*REQUIRED ACTION*
Every entry is to be transcribed as it stands. Images stay out.

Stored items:
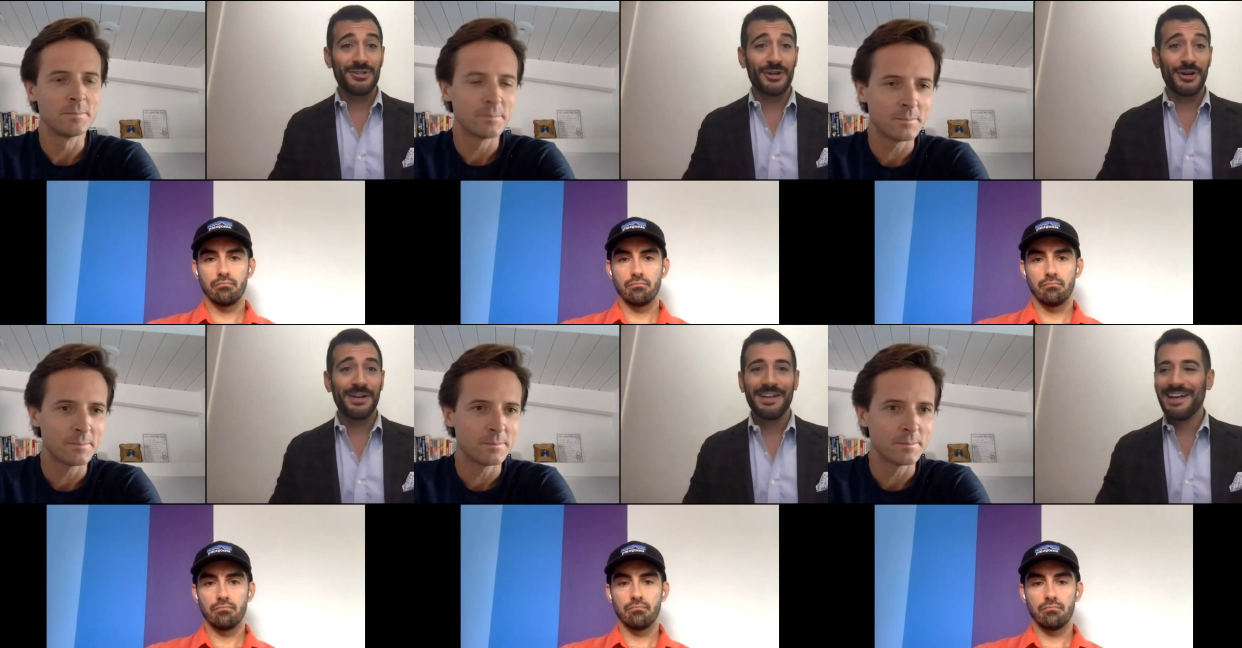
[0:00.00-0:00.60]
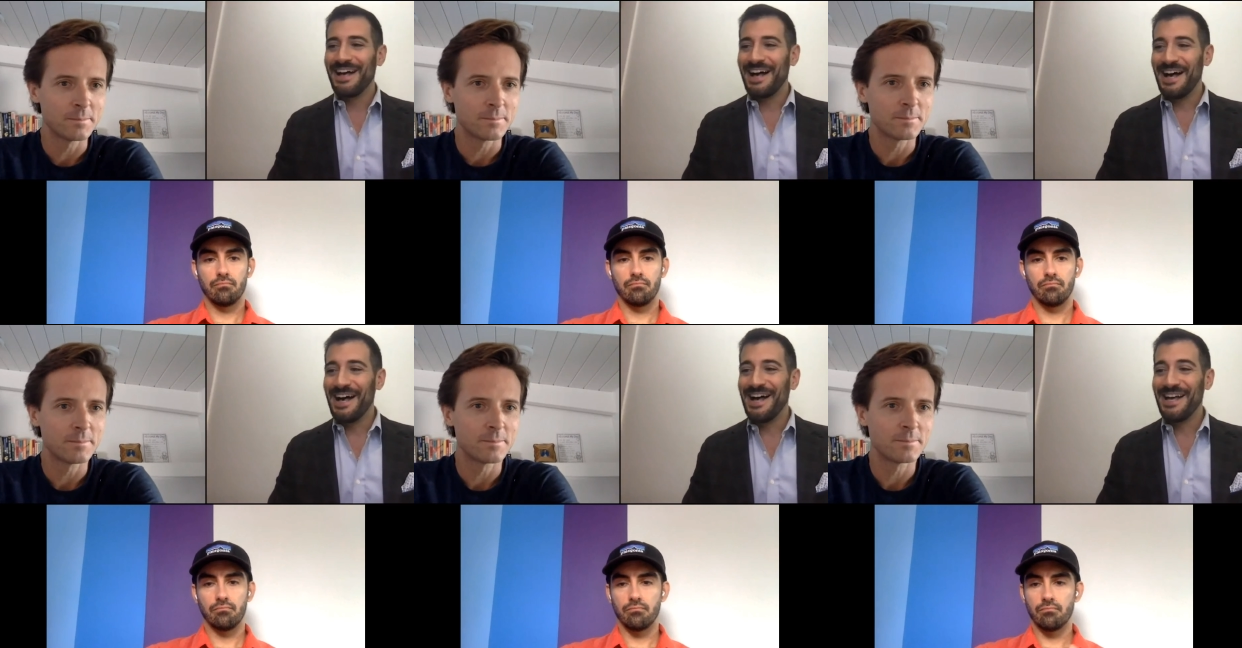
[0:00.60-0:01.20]
Speaker 1: major,
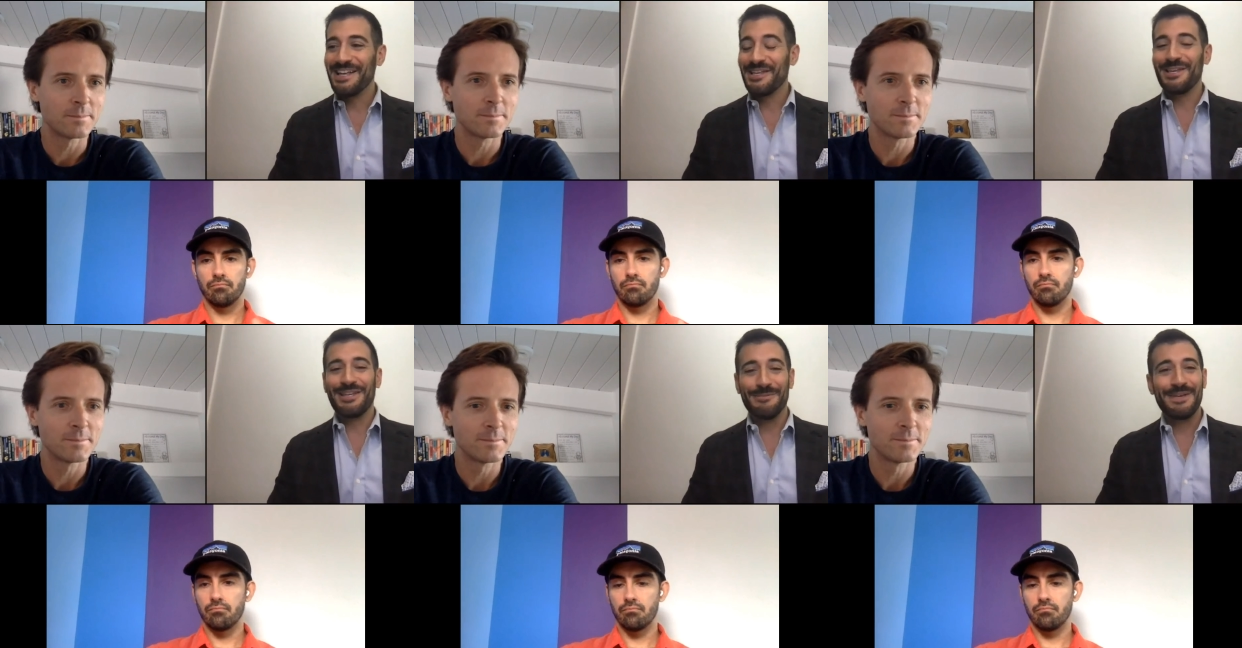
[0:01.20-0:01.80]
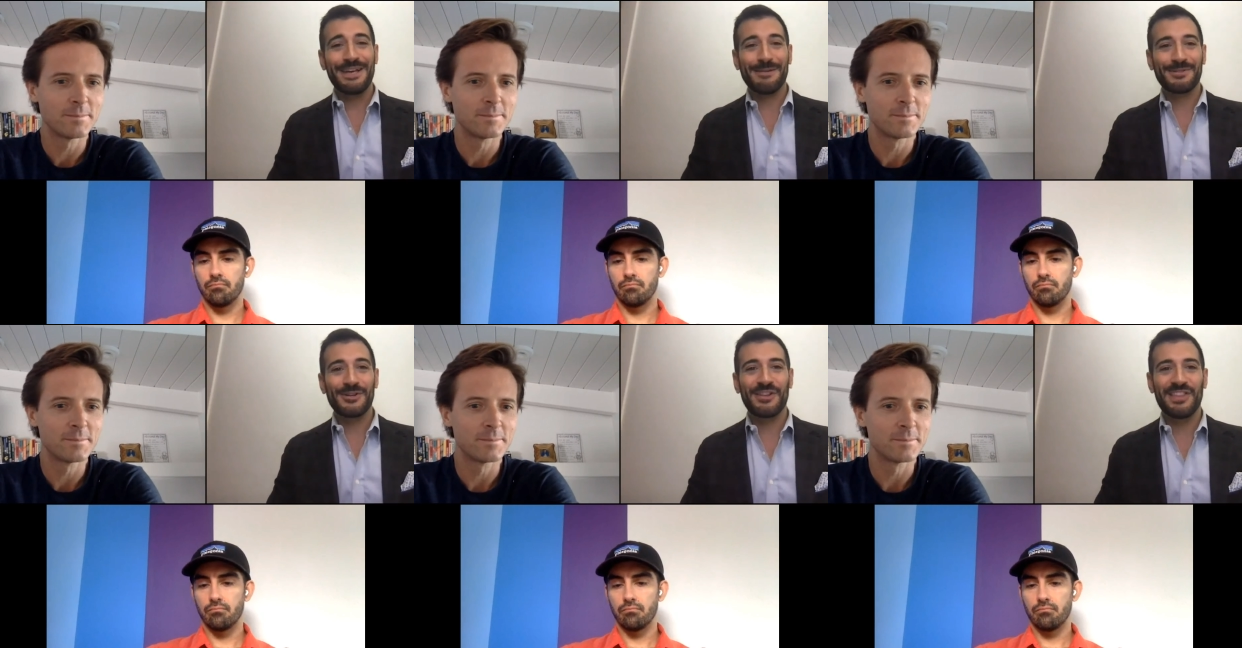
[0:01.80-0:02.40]
uh, you, you, pick up
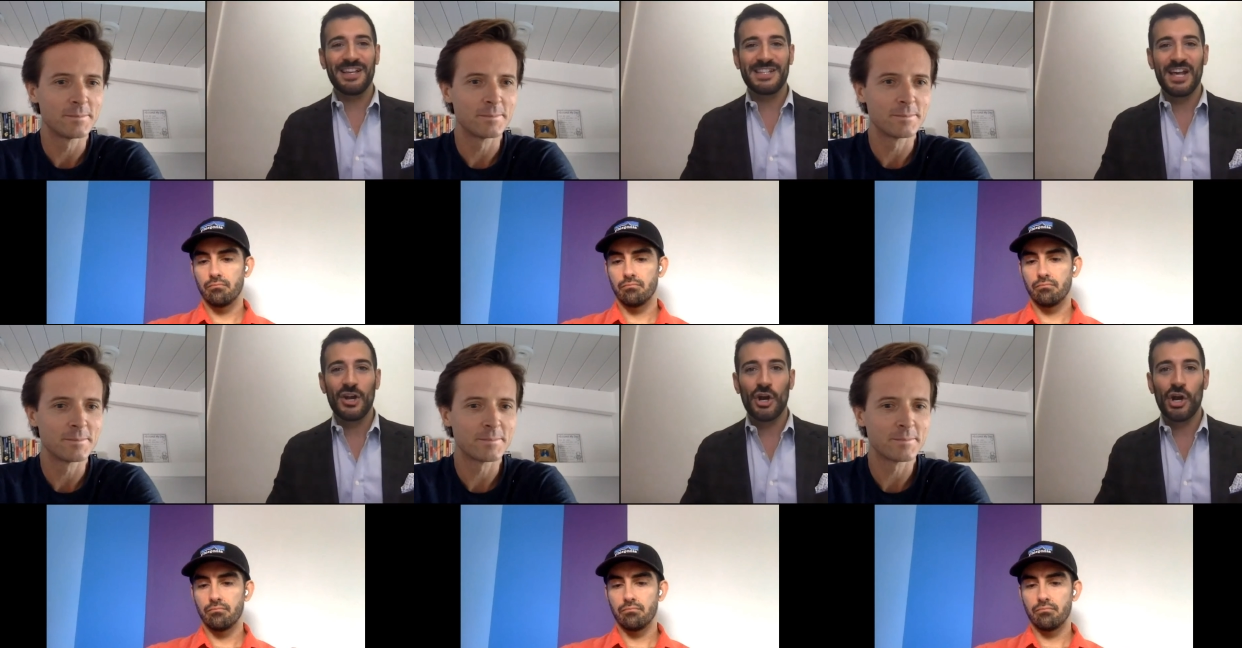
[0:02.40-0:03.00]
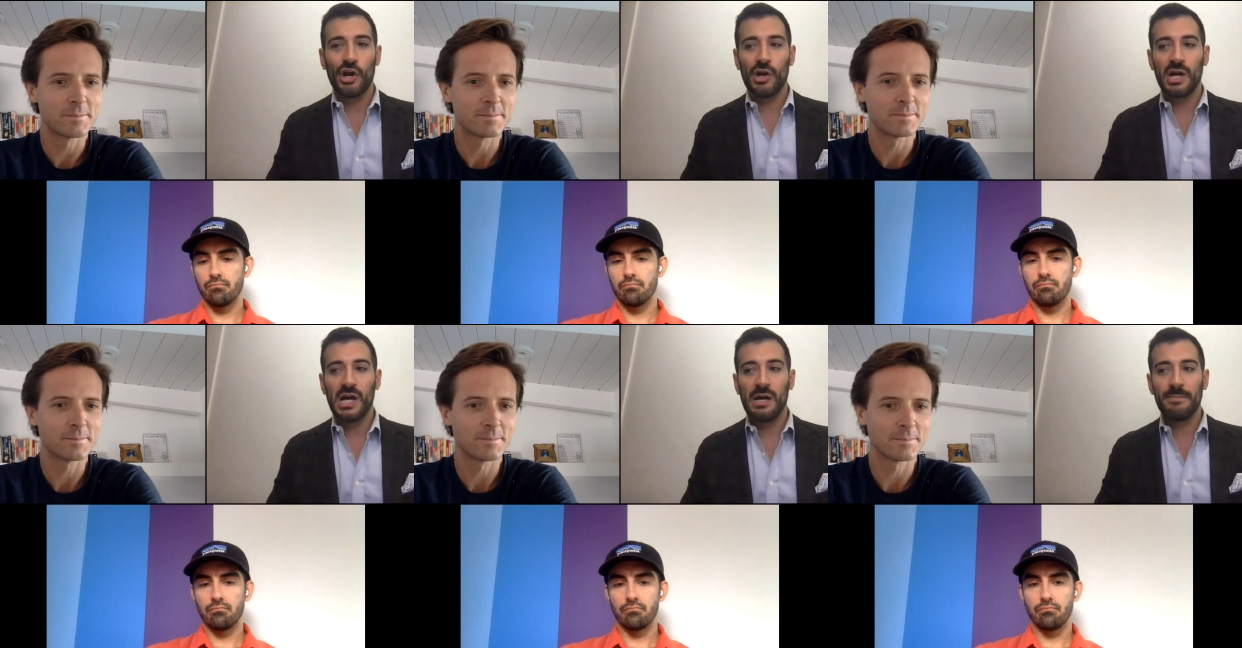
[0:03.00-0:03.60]
certain things that are
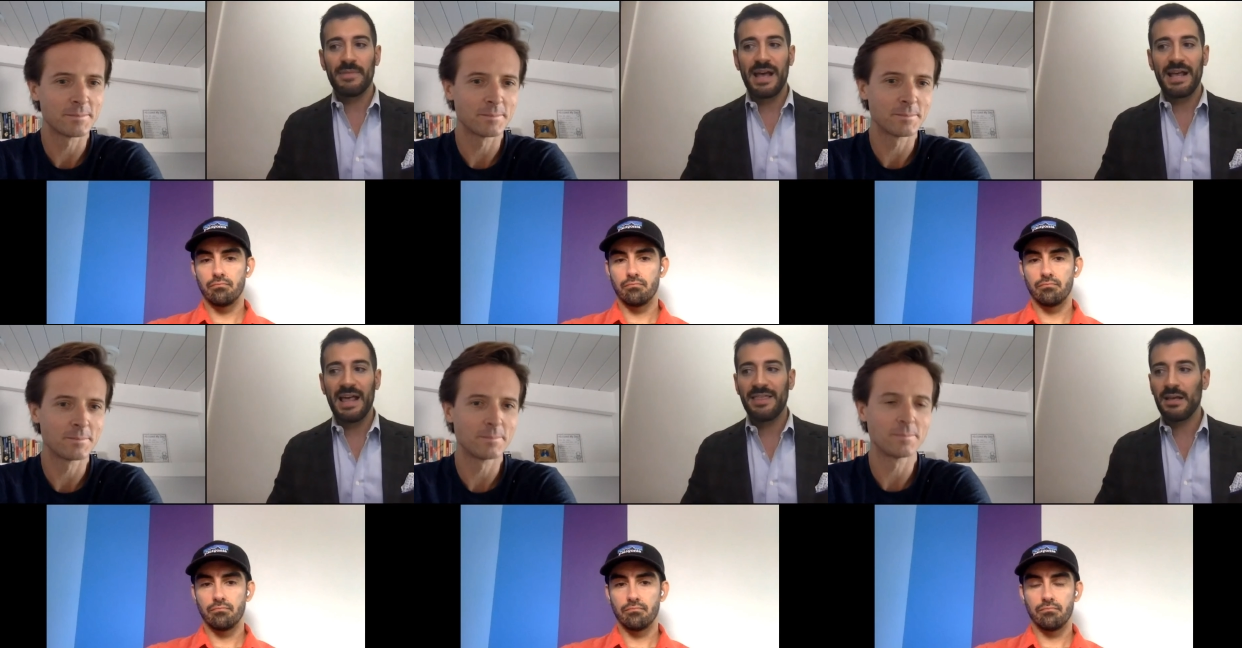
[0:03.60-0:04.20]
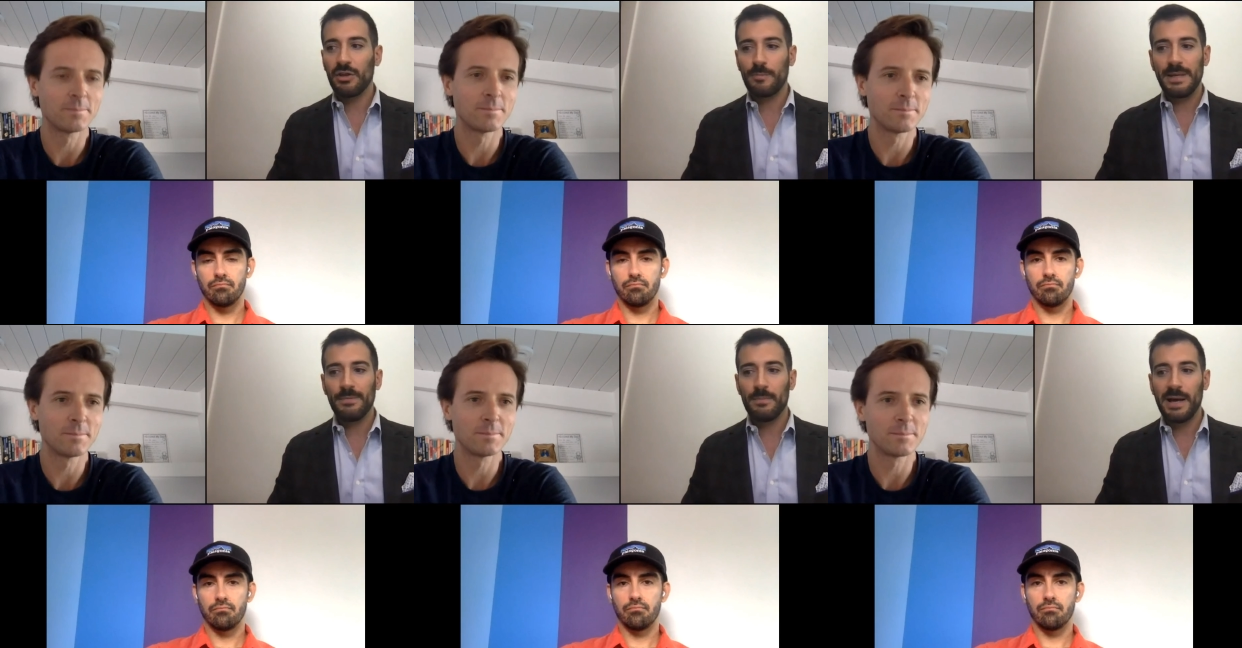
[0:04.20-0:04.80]
um, I, I think other
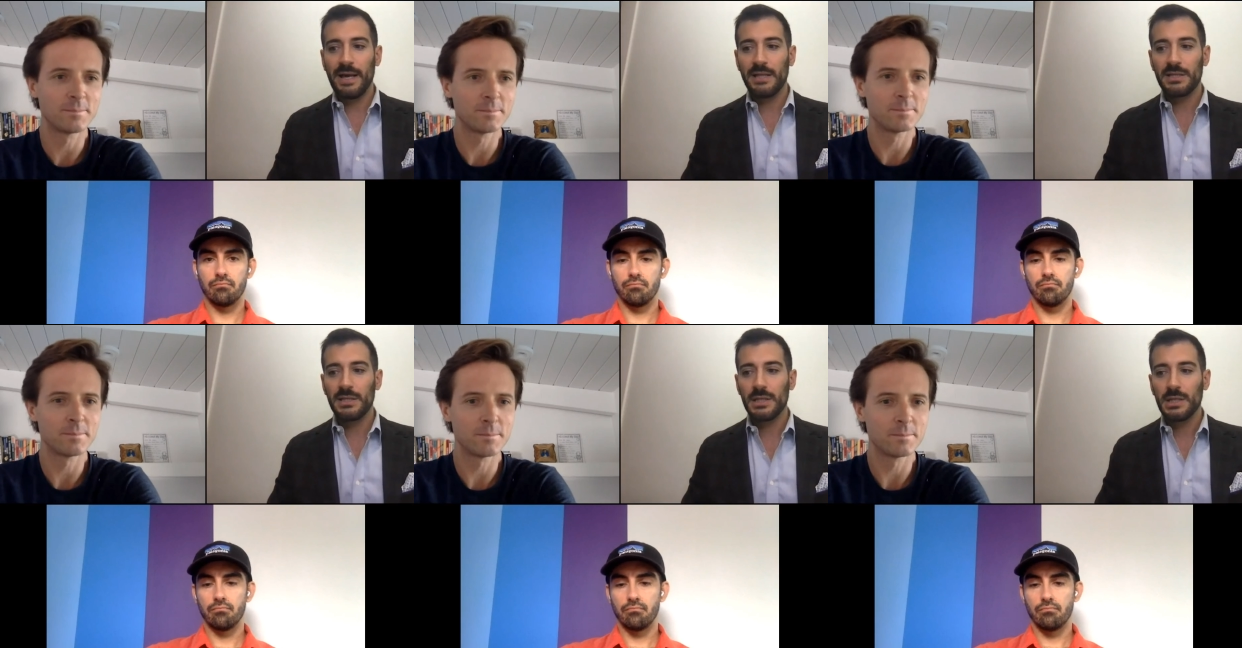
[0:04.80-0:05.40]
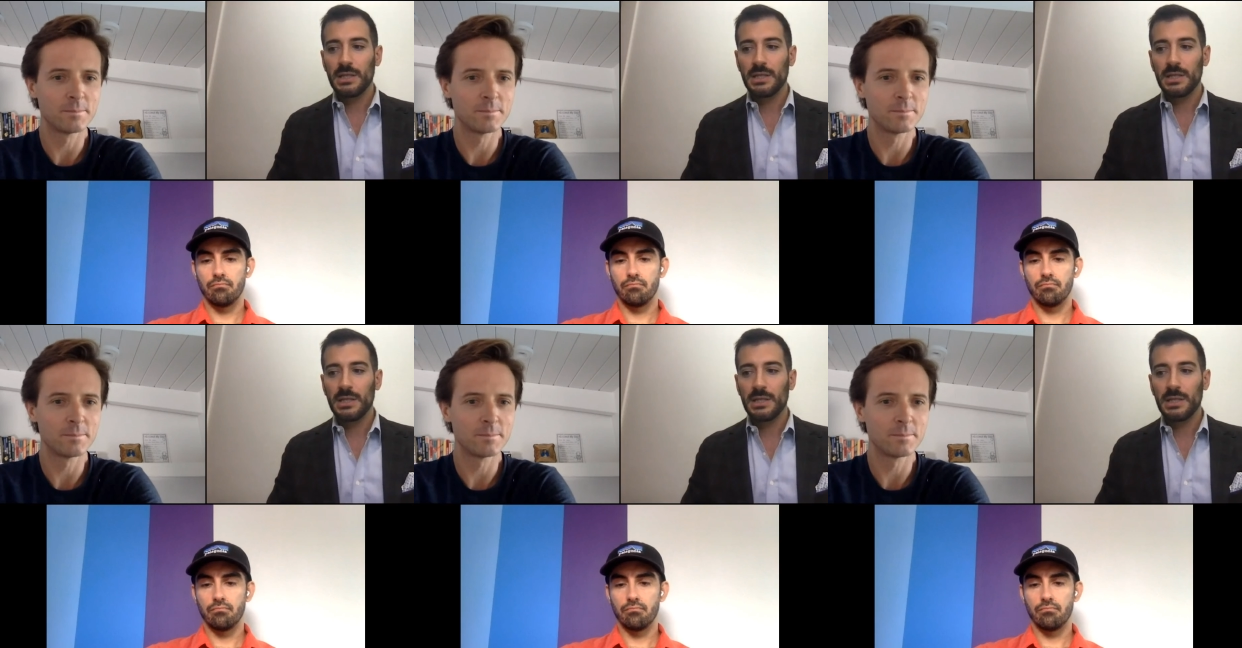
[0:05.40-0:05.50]
people might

*EXERCISE ANSWER*
[0:00.00-0:00.60]
[0:00.60-0:01.20]
Speaker 1: major,
[0:01.20-0:01.80]
[0:01.80-0:02.40]
uh, you, you, pick up
[0:02.40-0:03.00]
[0:03.00-0:03.60]
certain things that are
[0:03.60-0:04.20]
[0:04.20-0:04.80]
um, I, I think other
[0:04.80-0:05.40]
[0:05.40-0:05.50]
people might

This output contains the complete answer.